Notably, in 4 of the 10 subjects, no valid echo velocity could be obtained during peak exercise. Transthoracic echocardiography is not always an ideal tool to be used in an upright position while cycling. To find the highest gradient by echo, one can only use a limited number of echo views. Since most patients with AS experience symptoms during exercise and not during rest, it has been suggested in several studies that exercise testing is more important in the diagnostic work-up of such patients.17 31 32 As echo gradient is difficult to acquire during exercise a CT-ADP might be a valuable alternative.

None of our patients showed any symptoms at rest and during exercise. This low-risk finding might indicate that stenosis anatomy was rather favourable and did not cause significant changes in shear stress, resulting in no important differences between rest and exercise for HMWM and CT-ADP in our cohort. In our study, we went from an already high baseline shear stress state (moderate or severe aortic stenosis) to an even higher shear stress state with exercise. This increment might be too small to detect a biomarker difference. In contrast, a study by van Belle et al included subjects transitioning from a comparable high shear stress state (severe aortic stenosis) to a very low state of shear stress (after TAVI) and saw a significant difference in vWF breakdown products. Similarly, a different study performed with left ventricular assist devices saw significant changes in vWF levels during dramatic changes in shear stress.33

Prior work by Capoulade et al used a similar protocol to test the prognostic value of B-type natriuretic peptide levels after exercise.34 They found a prognostic value of peak-exercise BNP level as well as resting BNP levels. In their study, only patients with severe aortic stenosis and not moderate aortic stenosis were included. Our study did not look at long-term outcomes, but as there were no significant changes in vWF function during exercise, minimal prognostic effects would be expected.

Because we performed a pilot study, a small sample size was used. This may result in potential type 2 and 1 statistical errors. Furthermore, none of the patients experienced any symptoms at rest or during exercise, whereas symptomatic patients might have a more dramatic change in shear stress, and thus vWF, during exercise. Additionally, the study is too small to say anything about clinical follow-up.

The small lumen needle used to take blood samples might have caused some shear stress and therefore loss of vWF function. However, we estimate this potential effect to be small and moreover we did find differences in our TAVI cohort in which blood samples were drawn in the same way. Short-term experience in our hospital with HMWMs and CT-ADP in the post-TAVI setting showed fluctuations of the biomarker values in line with the results observed by van Belle et al,29 suggesting a correct measurement protocol in our current study.
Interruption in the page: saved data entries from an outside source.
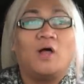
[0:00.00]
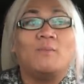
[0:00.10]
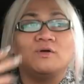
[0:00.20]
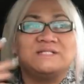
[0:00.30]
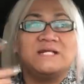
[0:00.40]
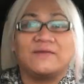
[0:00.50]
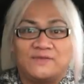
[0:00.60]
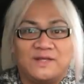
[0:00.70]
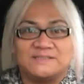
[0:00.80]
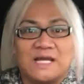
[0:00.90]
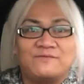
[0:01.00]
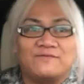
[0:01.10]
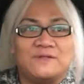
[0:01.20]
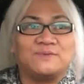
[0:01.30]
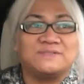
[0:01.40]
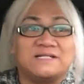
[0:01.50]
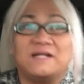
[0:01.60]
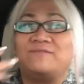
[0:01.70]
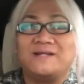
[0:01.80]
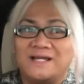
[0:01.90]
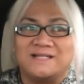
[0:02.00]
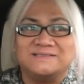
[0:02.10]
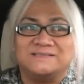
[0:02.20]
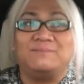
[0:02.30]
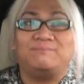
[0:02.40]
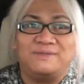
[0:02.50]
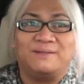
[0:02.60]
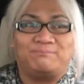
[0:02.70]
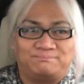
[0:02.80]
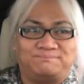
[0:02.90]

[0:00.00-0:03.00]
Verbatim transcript: Almost nothing is like 50%. And if it is, the, the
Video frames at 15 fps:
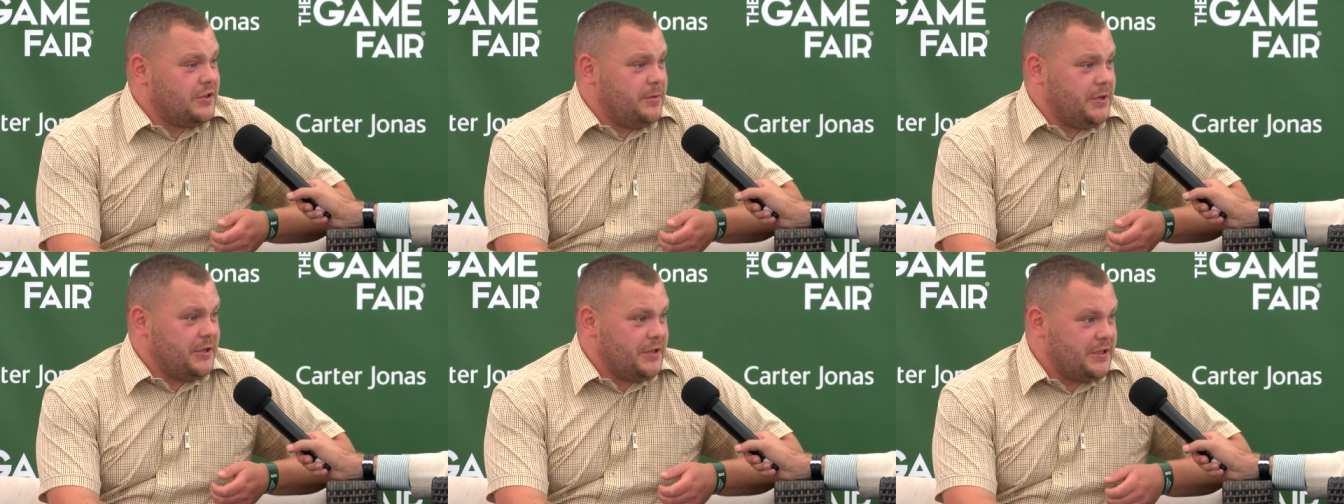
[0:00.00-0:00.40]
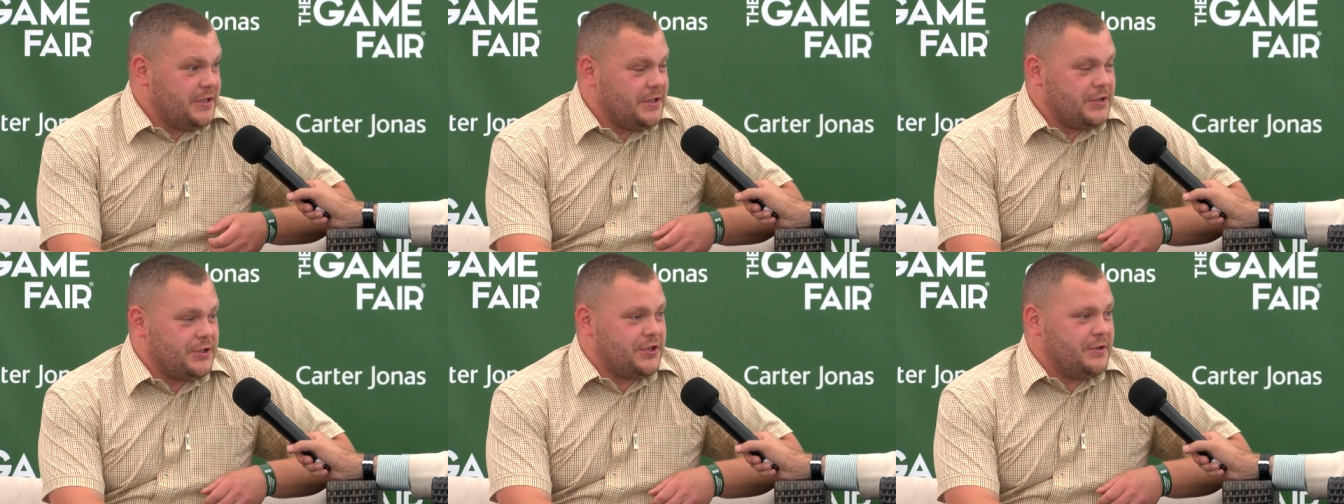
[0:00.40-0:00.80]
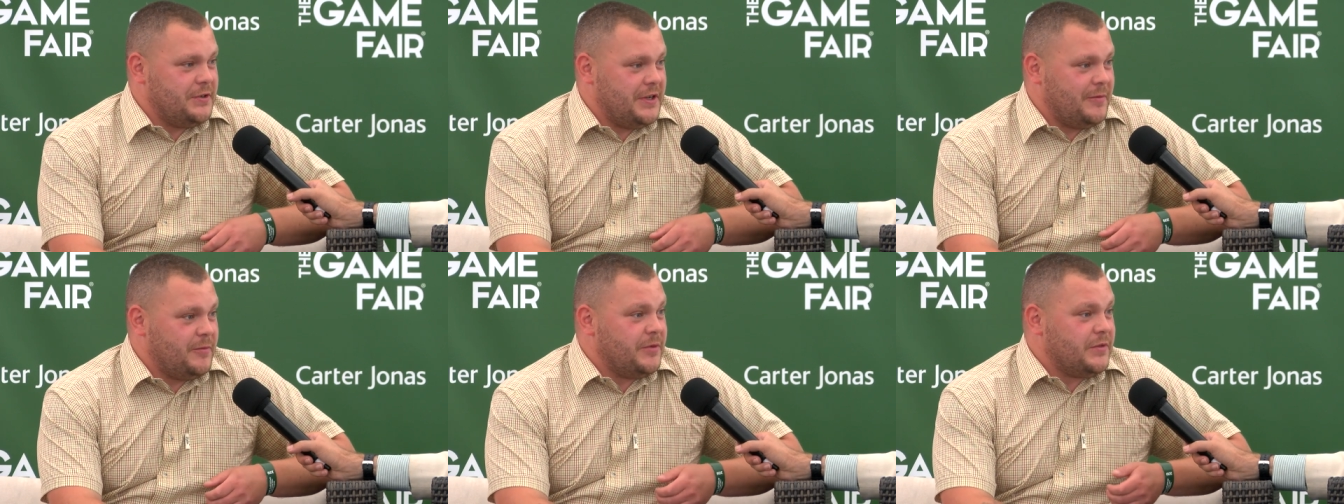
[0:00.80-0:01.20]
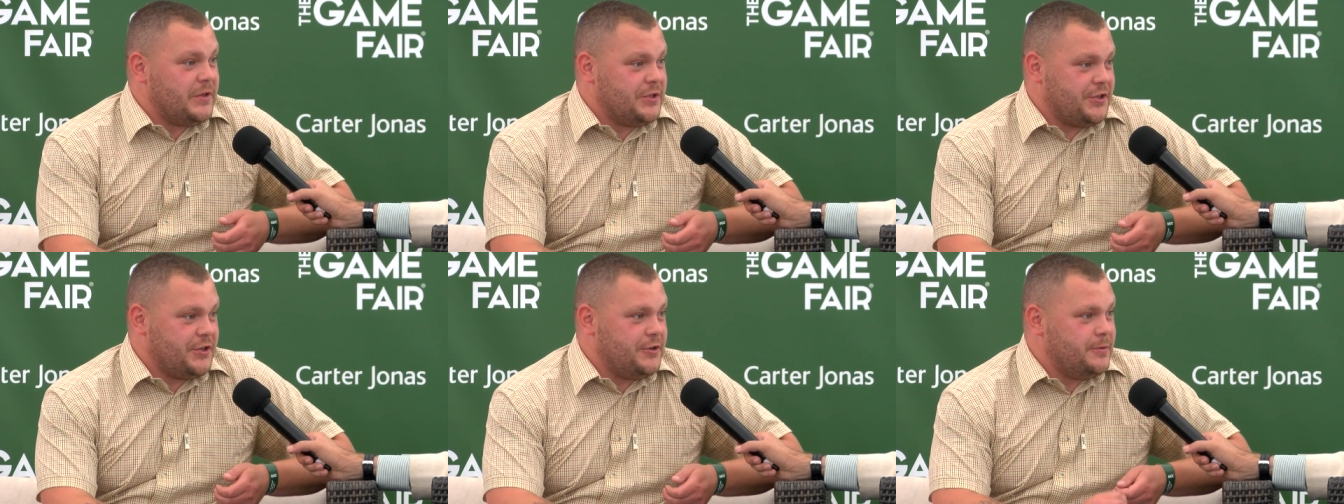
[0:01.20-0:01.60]
community that shoot them with the
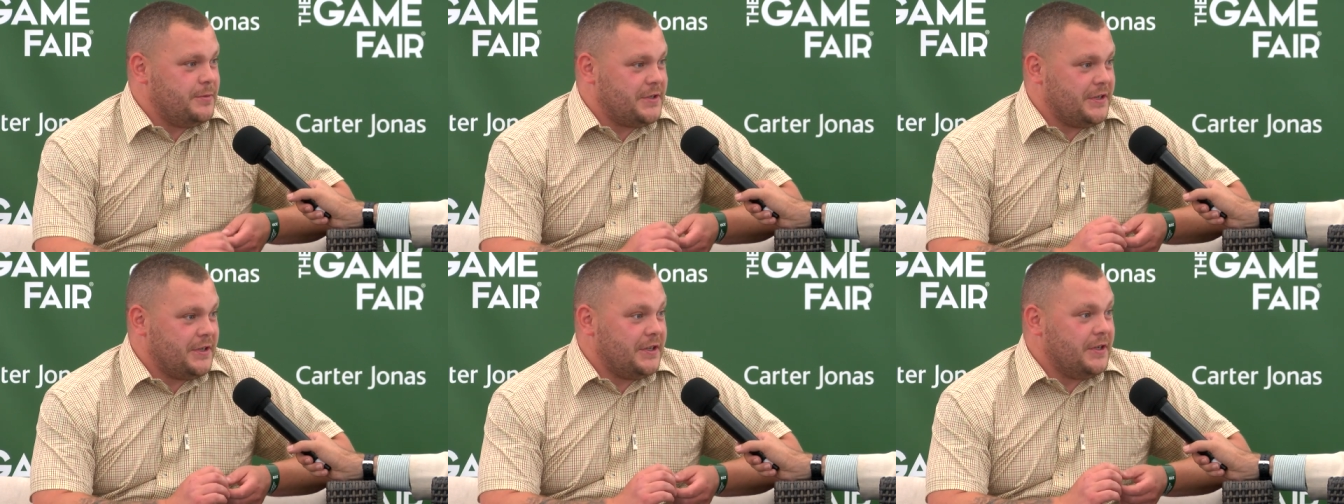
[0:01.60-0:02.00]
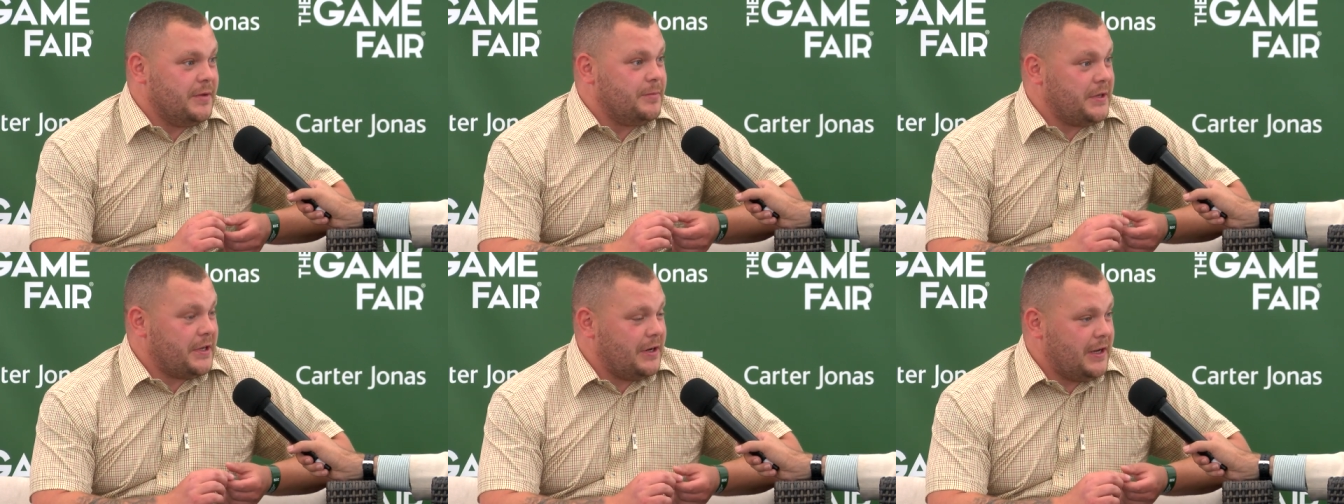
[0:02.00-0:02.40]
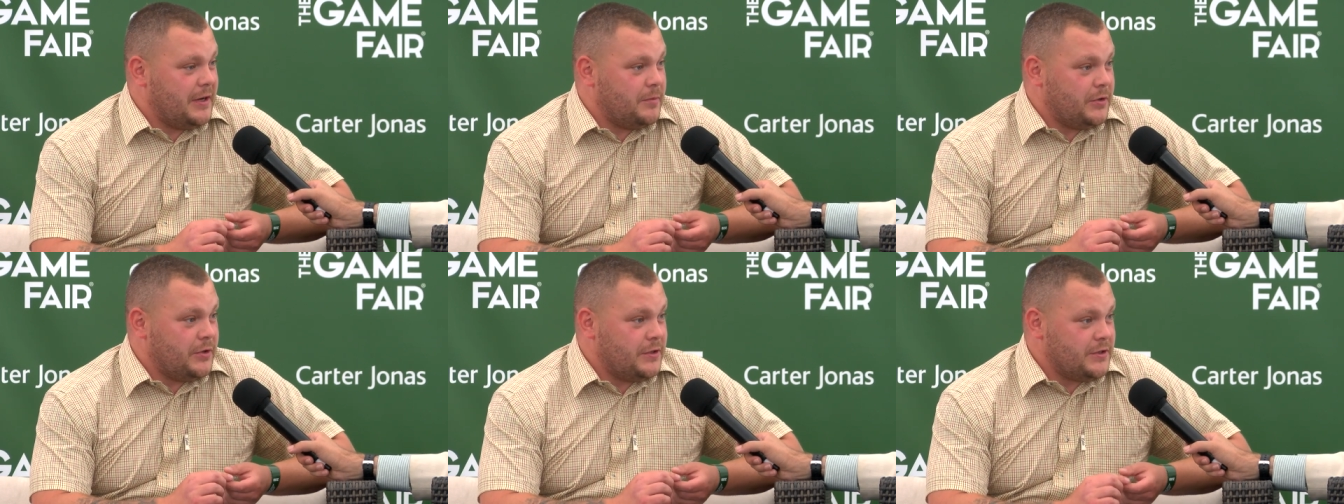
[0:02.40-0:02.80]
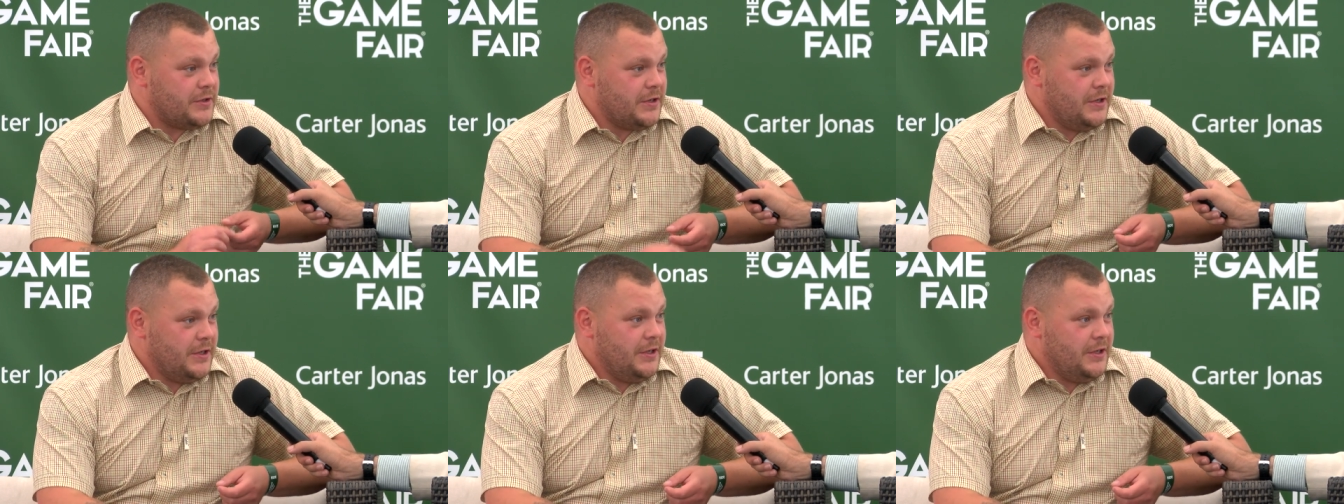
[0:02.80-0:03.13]
tubes and the big lead balls.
In patients with asymptomatic moderate or severe aortic stenosis, changes in HMWMs and CT-ADP during exercise were not significant. Peak CT-ADP during exercise showed a good correlation with peak AV velocity measured with echo. Although CT-ADP is an easy test to perform and could be an alternative for peak AV velocity measured during exercise, our results suggest that it can only detect large changes in shear stress, not modest changes as in this cohort.